Catarina não poupava diretas ao egoísmo escancarado da prima, que por sua vez, fingia nada ser consigo e continuava em sua vez, acentuando sua ortoépica e lasciva prosódia.
- Destarte nada termos de concreto que desabone Abiel, a “rúbrica” (acentuando a sílaba tônica da proparoxítona desejando mostrar seus trejeitos culturais) de Evilásio em uma escritura de umas terras devolutas lá para os lados do Barbaquá, despertou a curiosidade de um Adevogado, que era filho de um delegado, que conheceu os pais de Abiel.
- Abiel tem terras no Barbaquá? Até onde sei não tinha. De fato ele herdou umas terras por lá, que nem chegou a tomar posse. Passou para duas tias solteironas e nunca mais deu as caras por lá.
Não era verdade isso. Catarina nada sabia sobre rubrica alguma em terras do Barbaquá. Era apenas uma oportunidade de calar a boca da prima falastrona, demonstrando que sabia mais do que todos sobre o hóspede.

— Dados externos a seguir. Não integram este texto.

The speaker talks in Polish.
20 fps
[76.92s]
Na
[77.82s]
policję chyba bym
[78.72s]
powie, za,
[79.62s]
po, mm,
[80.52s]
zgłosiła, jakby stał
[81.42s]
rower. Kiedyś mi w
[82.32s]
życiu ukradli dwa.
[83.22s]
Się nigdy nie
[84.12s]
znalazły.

Doralice voltava da horta com um feixe de verduras e temperos, quando passando por baixo da janela do quarto de Abiel, ouviu ele cantarolando uma antiga canção de roda que costumavam cantar quando crianças:
-”Eu fui no mato
colher pitanga
apinchei as cascas
na Maxambamba
Oi larai larai larai
Oi larai larai lerê!”
Quando ele parou o verso, ela continuou:
“Vortei pra casa
do meio do mato
pisei num monte
de bosta de gato
Fui me lavar
na água da sanga
tomei um susto
da Maxambamba
Oi larai larai larai
Oi larai larai lerê!”
Ariel correu para a janela e desatou a rir dos trejeitos marotos de Doralice.

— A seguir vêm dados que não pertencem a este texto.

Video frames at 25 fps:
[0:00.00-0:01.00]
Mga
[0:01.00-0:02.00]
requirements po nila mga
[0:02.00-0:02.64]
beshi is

- Espere aí que vou descer!
E desceu cantarolando até chegar lá fora.
- Ouvi a voz que me parece conhecida, disse Abiel. Estavam com visitas?

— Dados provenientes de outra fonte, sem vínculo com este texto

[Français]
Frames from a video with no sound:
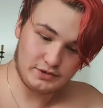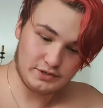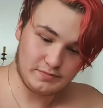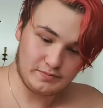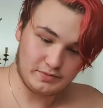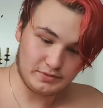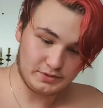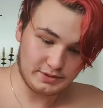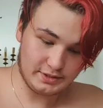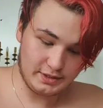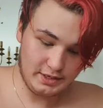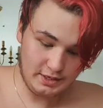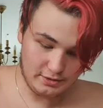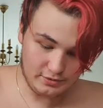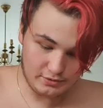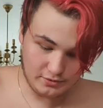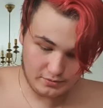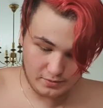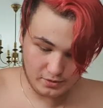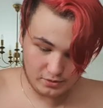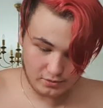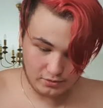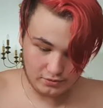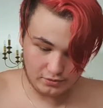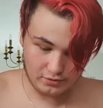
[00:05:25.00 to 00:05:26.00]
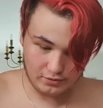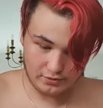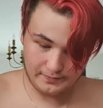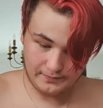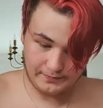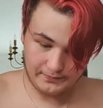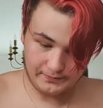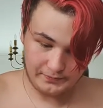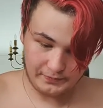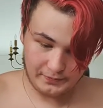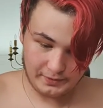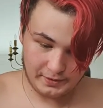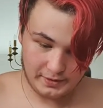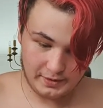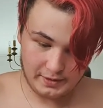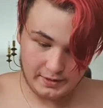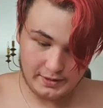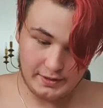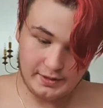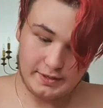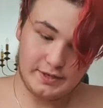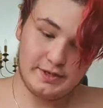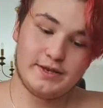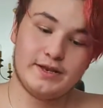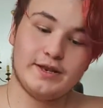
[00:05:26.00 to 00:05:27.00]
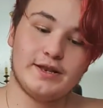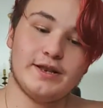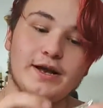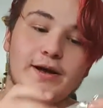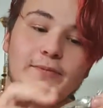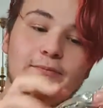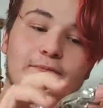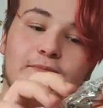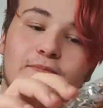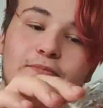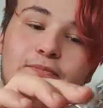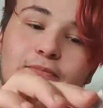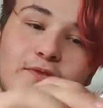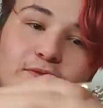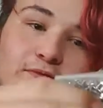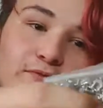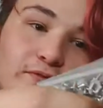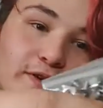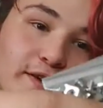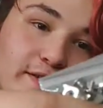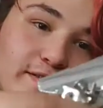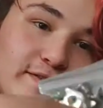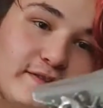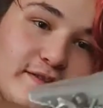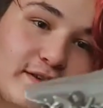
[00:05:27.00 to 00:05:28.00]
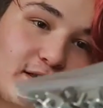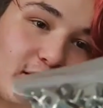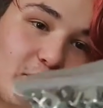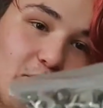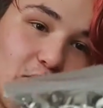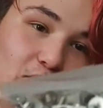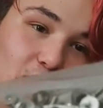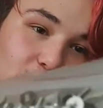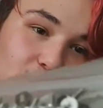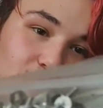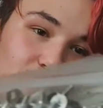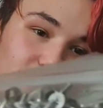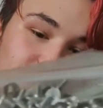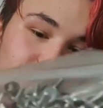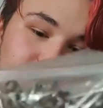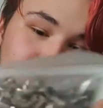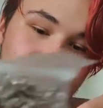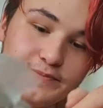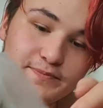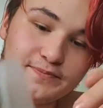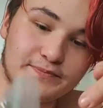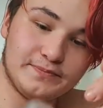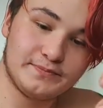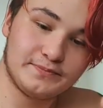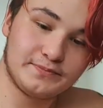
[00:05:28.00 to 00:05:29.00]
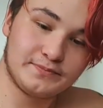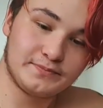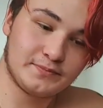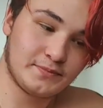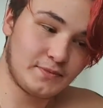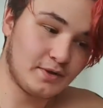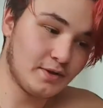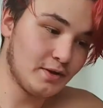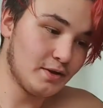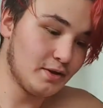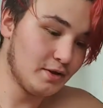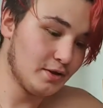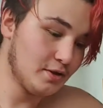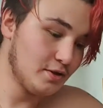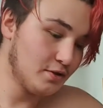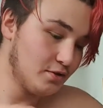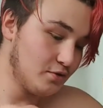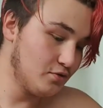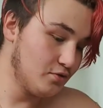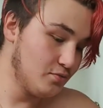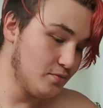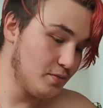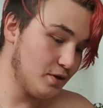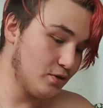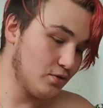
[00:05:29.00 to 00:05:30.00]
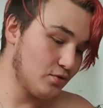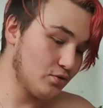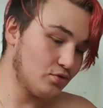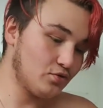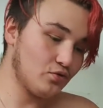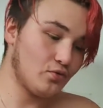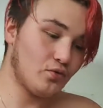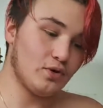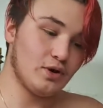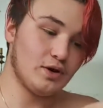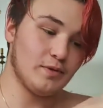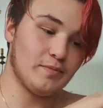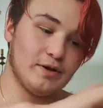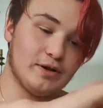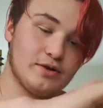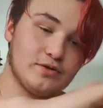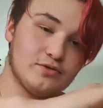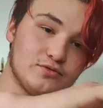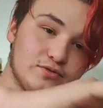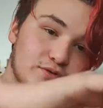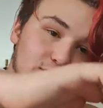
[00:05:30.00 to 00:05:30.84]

le déposer là. Le numéro 2, il est là. Vis et pointes aussi. Numéro 3, bah, comme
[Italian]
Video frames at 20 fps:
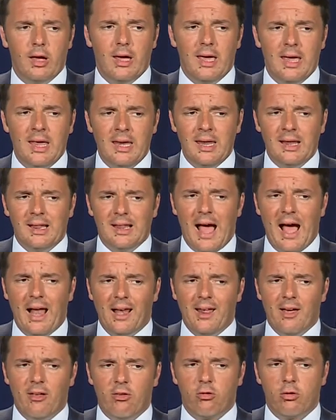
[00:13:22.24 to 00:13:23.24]
In
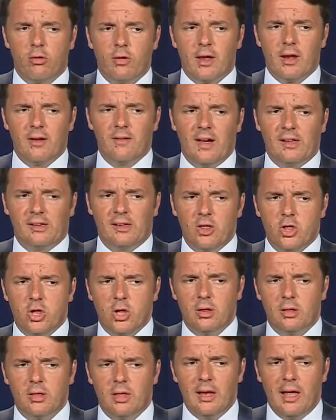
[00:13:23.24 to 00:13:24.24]
Italia sono arrivate
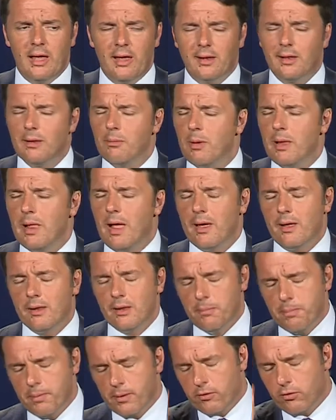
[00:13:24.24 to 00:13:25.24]
centinaia di migliaia
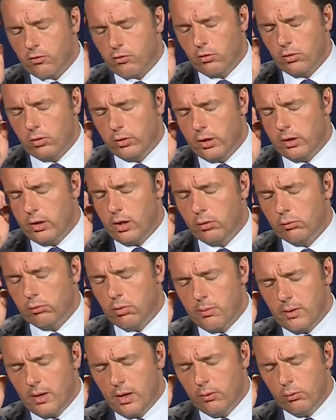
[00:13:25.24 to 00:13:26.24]
di persone nel
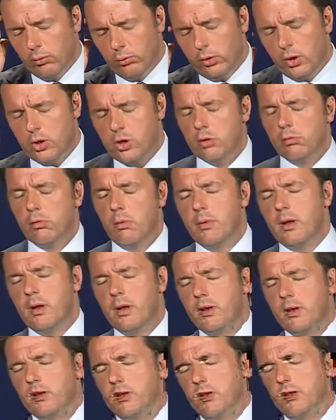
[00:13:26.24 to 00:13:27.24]

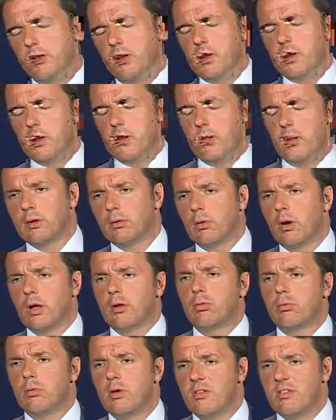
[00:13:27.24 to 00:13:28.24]
2011-2012 quando la
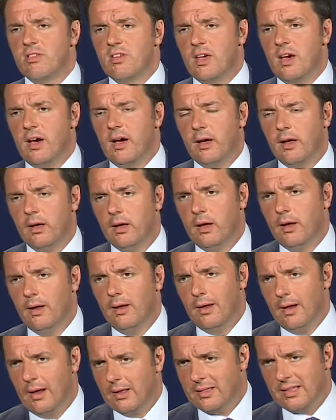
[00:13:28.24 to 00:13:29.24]
Tunisia
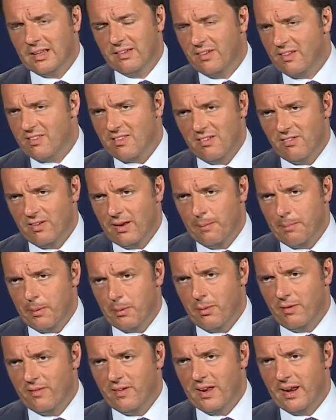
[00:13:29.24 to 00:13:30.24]
attraversava la
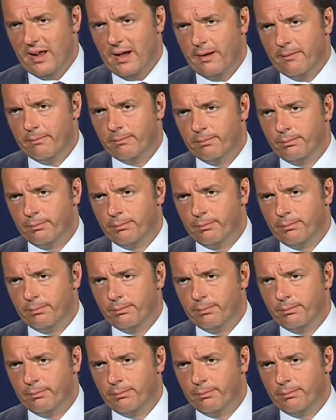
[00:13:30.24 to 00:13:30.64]
primavera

- Era a Liduína, mulher do Evilásio do cartório de notas e ofícios. Você lembra dela?
- Quem pode esquecer daquela língua! Vivia espreitando por trás das portas e seguindo as pessoas para escutar conversas. Deve ter vindo bisbilhotar a meu respeito, com certeza.
- “Ipsis líteris”! Respondeu Doralice , fazendo trejeitos com as mãos. Veio nos informar sobre seu passado misterioso junto da tal “mulher” que morreu depois da visita de um misterioso “homem de chapéu Panamá”. Mas já saiu rodando num pé só. Veio contar de sua participação numas tais “Terras do Barbaquá”. Para calar-lhe a boca eu disse que não só sabia, como acrescentei detalhes sobre sua doação das terras a duas tias solteironas.
Ariel ria às gargalhadas.
- Não havia terra nenhuma. Eu fui testemunha na assinatura das escrituras porque passava por lá uns tempos trabalhando de agregado num armazém de secos e molhados. Foi lá que compreu um chapéu Panamá, que usei por muitos anos. Na ocasião em que morreu minha mãe eu ainda usava sim. Mas que velha mais desocupada. Veja se isso lá é assunto pra perder tempo.

- Você conhece a Liduína, Abiel. Não dê tratos à bola. Coisa de língua de trapo. Mas chega de prosa. Vamos fazer uma sopa de legumes porque a noite vai ser fria. O Minuano já deu aviso pelas saracuras esta manhã que vai dar uma viração amanhã.


Minhas velhas amigas….
- Mais amigas que velhas! Cortou Doralice. Ele riu. Mais amigas que tudo - completou a frase.